3.5. Determinants of endoparasite richness, prevalence, and abundance in spatial samples of bonnet macaque

A parsimonious model (PR+VG) with two determining variables viz. provision and vegetation were considered as mediating factors for both distribution of endoparasite egg/cysts and protozoan in the fecal samples (Table 6). In case of distribution of egg/cysts of endoparasite, ‘PR+VG’ model (R2 = 0.67, wi = 1, p<0.001) predicted the high influence of the degree of provisioning (β = 0.95 ± 0.04SE) followed by vegetation (β = -0.16± 0.02SE). Similarly, it also shows that provisioning (β = 1.52 ± 0.05SE) and vegetation (β = 0.23 ± 0.02SE) determined the distribution of protozoan in the bonnet groups. ‘GS + PR’ (R2 = 0.14, wi = 0.96, p<0.001) was the most parsimonious model which showed that provisioning (β = 0.18 ± 0.06SE) followed by group size (β = 0.02 ± 0.01SE) had the highest effect on the distribution of helminths.
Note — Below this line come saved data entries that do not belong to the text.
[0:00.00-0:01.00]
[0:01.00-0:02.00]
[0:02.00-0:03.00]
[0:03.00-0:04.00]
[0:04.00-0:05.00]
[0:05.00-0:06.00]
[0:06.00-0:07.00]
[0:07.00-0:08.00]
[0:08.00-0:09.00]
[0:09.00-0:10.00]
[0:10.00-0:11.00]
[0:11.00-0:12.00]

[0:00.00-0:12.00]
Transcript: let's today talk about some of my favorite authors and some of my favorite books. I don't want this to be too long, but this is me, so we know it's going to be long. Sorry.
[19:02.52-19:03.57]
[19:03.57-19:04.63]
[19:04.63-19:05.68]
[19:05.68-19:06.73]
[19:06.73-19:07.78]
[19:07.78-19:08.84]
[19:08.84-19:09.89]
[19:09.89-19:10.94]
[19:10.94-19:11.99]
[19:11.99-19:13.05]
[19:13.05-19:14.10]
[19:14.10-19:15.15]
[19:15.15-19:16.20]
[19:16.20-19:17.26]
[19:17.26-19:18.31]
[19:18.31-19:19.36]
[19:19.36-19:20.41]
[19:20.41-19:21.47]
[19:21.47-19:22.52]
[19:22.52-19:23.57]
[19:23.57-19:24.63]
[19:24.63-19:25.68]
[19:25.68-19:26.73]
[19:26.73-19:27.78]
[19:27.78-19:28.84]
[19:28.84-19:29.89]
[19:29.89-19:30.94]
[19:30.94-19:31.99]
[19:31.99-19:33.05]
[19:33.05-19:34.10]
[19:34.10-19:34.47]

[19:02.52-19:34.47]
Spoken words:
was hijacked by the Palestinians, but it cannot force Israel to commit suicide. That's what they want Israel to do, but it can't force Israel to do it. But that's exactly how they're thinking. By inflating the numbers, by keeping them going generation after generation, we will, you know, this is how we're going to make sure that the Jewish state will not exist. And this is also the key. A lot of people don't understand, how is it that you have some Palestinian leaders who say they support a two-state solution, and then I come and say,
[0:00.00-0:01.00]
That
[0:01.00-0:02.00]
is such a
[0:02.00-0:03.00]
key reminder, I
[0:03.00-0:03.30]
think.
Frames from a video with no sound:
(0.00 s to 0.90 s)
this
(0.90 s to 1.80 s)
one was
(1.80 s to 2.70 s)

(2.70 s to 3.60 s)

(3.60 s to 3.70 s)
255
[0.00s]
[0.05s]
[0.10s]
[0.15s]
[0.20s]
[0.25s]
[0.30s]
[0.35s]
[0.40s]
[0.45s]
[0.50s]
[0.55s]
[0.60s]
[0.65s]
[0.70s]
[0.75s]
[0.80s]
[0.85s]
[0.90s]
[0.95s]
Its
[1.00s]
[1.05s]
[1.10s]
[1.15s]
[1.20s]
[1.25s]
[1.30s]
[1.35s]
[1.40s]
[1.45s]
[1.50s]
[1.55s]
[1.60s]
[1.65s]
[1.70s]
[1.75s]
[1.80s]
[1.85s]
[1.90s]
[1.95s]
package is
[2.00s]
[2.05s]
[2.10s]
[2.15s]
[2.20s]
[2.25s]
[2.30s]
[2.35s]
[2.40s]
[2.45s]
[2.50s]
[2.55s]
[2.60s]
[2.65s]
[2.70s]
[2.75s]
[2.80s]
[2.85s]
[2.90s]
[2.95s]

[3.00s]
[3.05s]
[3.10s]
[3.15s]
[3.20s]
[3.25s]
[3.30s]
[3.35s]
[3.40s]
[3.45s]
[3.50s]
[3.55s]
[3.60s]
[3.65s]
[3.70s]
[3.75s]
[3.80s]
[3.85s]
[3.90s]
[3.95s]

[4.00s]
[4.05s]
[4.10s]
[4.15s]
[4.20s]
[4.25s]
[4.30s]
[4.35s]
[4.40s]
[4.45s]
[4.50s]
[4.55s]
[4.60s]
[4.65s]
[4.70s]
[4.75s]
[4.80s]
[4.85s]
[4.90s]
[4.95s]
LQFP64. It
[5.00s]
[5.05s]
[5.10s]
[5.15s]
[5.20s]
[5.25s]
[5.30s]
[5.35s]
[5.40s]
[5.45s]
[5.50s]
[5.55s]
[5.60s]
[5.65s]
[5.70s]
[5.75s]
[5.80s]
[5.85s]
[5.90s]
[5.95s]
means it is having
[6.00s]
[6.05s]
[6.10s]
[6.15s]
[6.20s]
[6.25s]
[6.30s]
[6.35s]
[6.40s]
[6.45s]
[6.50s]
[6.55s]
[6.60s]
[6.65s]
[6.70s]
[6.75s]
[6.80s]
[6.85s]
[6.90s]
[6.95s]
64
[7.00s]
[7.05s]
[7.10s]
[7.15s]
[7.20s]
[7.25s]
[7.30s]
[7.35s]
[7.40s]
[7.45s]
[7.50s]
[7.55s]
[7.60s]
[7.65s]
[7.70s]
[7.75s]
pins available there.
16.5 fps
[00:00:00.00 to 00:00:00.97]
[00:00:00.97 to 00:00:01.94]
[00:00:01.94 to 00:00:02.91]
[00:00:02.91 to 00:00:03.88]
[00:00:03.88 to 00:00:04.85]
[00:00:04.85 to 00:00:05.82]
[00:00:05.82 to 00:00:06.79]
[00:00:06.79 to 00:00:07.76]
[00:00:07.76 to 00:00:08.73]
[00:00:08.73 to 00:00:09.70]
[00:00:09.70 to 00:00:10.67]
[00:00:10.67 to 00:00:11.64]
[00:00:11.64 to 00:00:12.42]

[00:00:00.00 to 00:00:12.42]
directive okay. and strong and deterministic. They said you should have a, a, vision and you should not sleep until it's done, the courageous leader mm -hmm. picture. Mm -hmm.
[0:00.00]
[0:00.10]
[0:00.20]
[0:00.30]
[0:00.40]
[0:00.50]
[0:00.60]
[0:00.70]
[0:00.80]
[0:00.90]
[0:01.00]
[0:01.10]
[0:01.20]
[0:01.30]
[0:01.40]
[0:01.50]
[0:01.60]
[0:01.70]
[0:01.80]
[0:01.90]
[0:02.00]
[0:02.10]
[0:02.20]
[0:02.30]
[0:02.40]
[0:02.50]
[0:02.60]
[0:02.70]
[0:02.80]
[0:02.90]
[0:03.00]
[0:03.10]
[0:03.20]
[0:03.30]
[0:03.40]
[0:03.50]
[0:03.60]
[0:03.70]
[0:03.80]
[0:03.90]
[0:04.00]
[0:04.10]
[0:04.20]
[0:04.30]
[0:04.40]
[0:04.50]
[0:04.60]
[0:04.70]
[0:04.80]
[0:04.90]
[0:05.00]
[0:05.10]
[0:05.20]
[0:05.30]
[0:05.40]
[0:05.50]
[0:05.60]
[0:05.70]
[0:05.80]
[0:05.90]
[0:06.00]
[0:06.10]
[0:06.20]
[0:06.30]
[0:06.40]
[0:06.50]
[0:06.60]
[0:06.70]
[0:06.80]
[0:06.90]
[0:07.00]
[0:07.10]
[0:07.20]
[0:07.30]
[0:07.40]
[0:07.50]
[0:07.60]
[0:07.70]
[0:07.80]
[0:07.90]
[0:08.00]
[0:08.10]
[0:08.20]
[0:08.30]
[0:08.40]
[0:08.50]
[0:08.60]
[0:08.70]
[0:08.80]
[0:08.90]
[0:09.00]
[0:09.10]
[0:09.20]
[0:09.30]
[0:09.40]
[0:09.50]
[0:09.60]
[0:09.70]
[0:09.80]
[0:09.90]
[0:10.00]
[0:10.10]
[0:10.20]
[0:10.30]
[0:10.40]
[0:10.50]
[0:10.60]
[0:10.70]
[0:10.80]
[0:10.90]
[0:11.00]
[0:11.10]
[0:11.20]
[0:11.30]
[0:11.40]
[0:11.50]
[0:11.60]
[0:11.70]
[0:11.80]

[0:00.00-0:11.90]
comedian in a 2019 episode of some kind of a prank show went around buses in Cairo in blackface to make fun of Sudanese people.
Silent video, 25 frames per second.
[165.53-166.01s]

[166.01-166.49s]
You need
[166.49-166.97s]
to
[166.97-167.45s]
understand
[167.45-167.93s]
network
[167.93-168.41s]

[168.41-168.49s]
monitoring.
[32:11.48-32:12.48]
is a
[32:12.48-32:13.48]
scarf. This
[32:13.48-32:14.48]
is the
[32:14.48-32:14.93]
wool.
However, in case of the distribution of the number of endoparasite species, four models with all four independents were ranked as parsimonious models (Δ AICc<2) that include altitude, group size, vegetation and provision as predicting variables, where the influence of provisioning (R2 = 0.01, wi = 0.18, p<0.001, β = -0.40± 0.37SE) played the highest role in the prevalence of endoparasites in macaque groups (Table 7). For prevalence of endoparasite species, again four independent variables ranked as parsimonious models with lowest AICc. Among them, the best fit model (R2 = 0.02, wi = 0.23, p = 0.19) showed group size (β = 0.02± 0.03SE) as the most determinant factor for the prevalence of endoparasite species. In overall, provisioning was the common predicting variable for the distribution of endoparasites in sampled bonnet groups. However, along with the very low R2McFadden value (<0.5), no parsimonious model for the number of species and prevalence of endoparasites significantly differed from the null model, which made these models unlikely.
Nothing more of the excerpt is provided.